DIRECTIONS - Whatever comes before the line containing "[13:49.29-13:50.29]" stays out; transcribe that line and all that follow to the end of the records exactly, with no pictures.

** DATA SUPPLIED follows **

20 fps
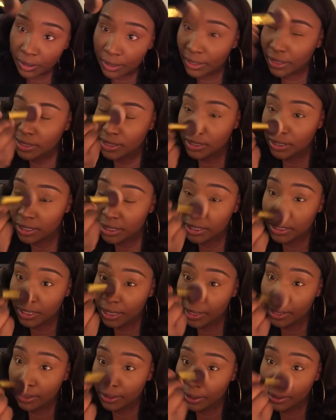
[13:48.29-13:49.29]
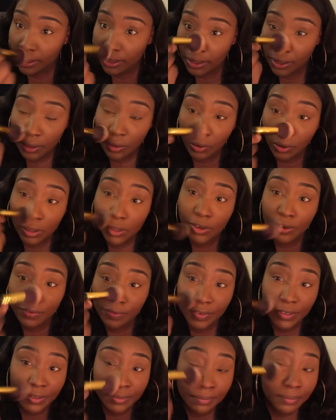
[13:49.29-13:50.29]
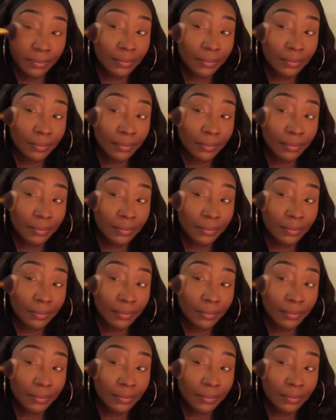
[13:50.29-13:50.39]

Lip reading: into the skin and all over.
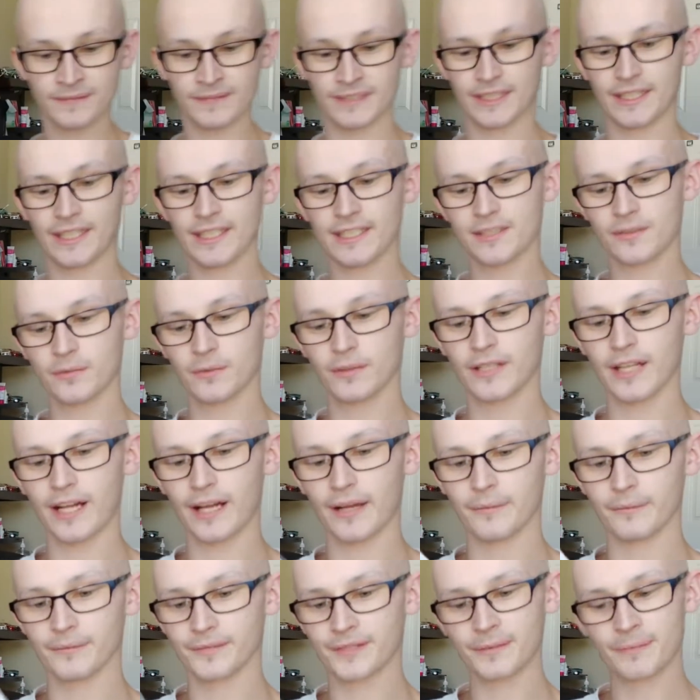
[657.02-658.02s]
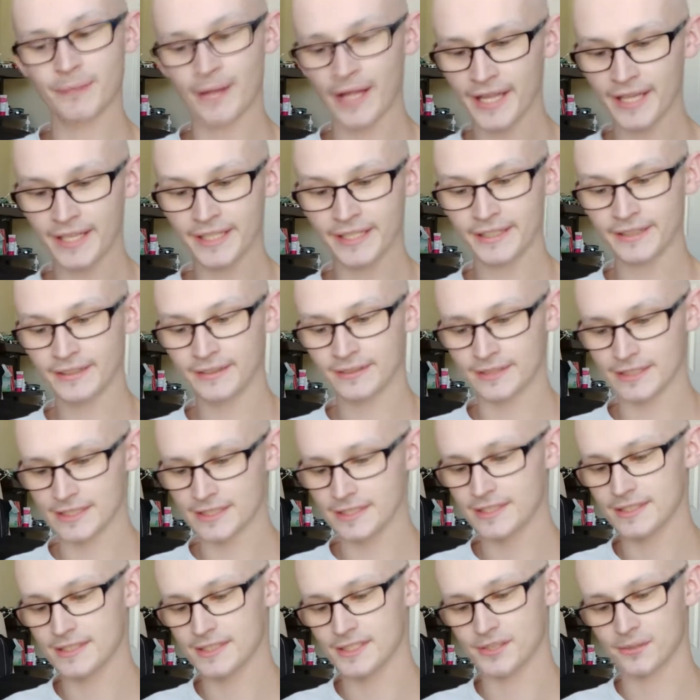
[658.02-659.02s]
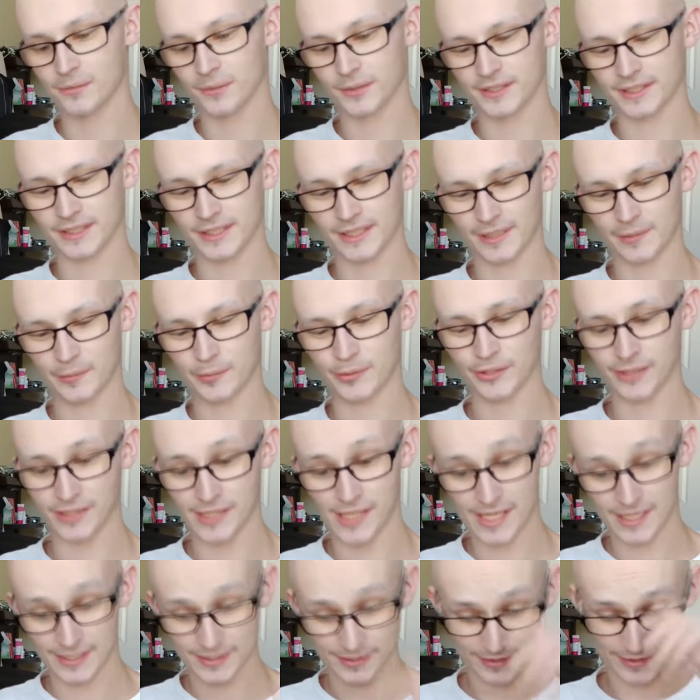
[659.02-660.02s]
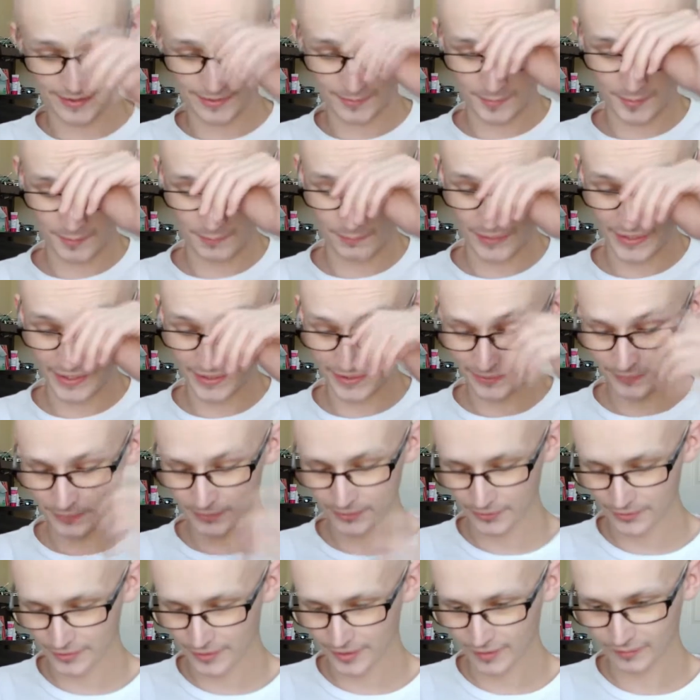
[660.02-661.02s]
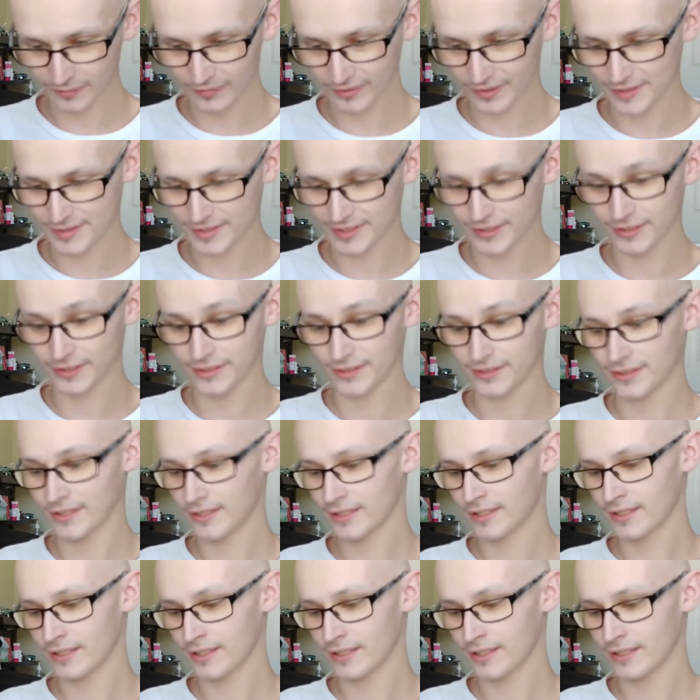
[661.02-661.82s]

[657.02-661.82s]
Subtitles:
The next one I'm debating, this is the one that I put last because I'm debating whether or not I'm going to sell it.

** End of DATA SUPPLIED **

WRITTEN RESPONSE -
[13:49.29-13:50.29]
[13:50.29-13:50.39]

Lip reading: into the skin and all over.
[657.02-658.02s]
[658.02-659.02s]
[659.02-660.02s]
[660.02-661.02s]
[661.02-661.82s]

[657.02-661.82s]
Subtitles:
The next one I'm debating, this is the one that I put last because I'm debating whether or not I'm going to sell it.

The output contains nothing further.